*Material for the task*
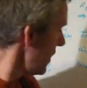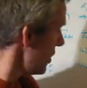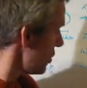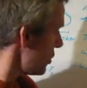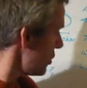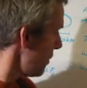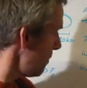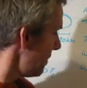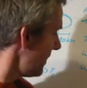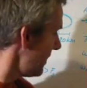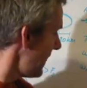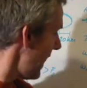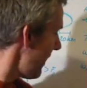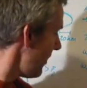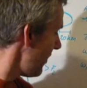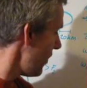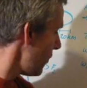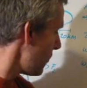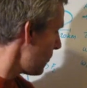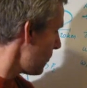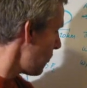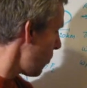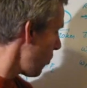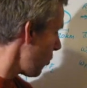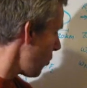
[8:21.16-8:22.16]
So, but then
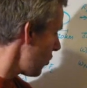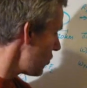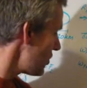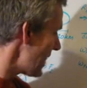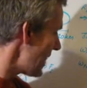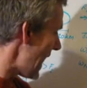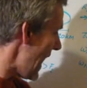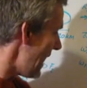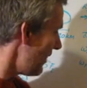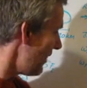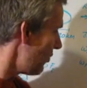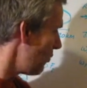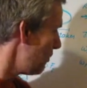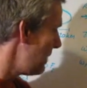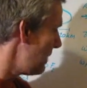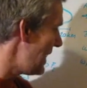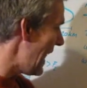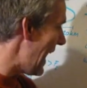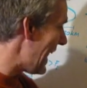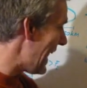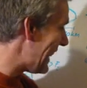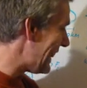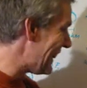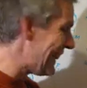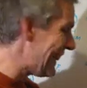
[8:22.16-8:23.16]
the force had to be
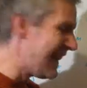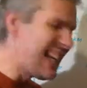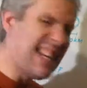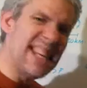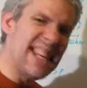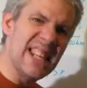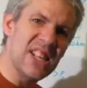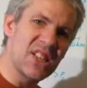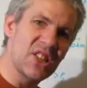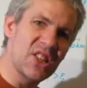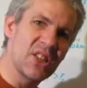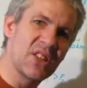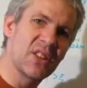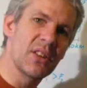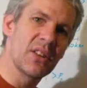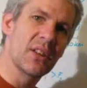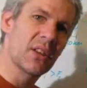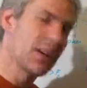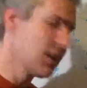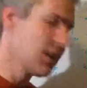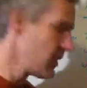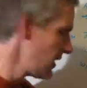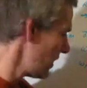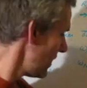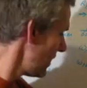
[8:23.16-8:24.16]
at least
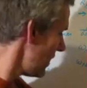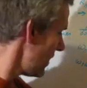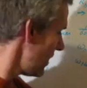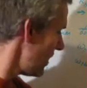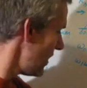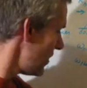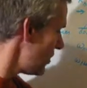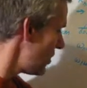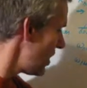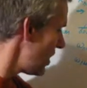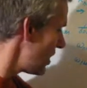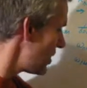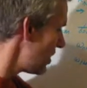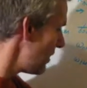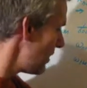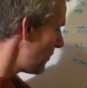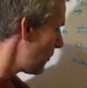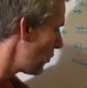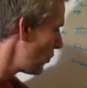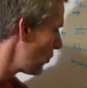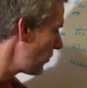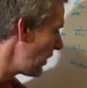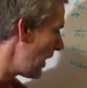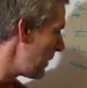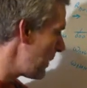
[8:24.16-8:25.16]

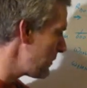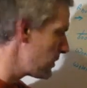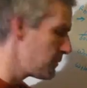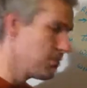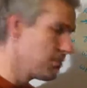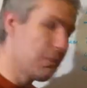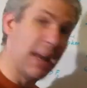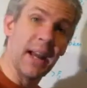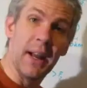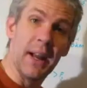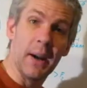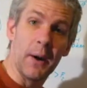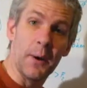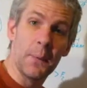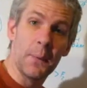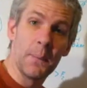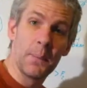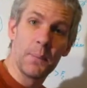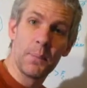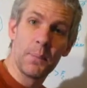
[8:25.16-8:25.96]
64 times bigger.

*Prompt*
All of the entries above should be duplicated exactly, except for the pictures.

*Exercise solution*
[8:21.16-8:22.16]
So, but then
[8:22.16-8:23.16]
the force had to be
[8:23.16-8:24.16]
at least
[8:24.16-8:25.16]

[8:25.16-8:25.96]
64 times bigger.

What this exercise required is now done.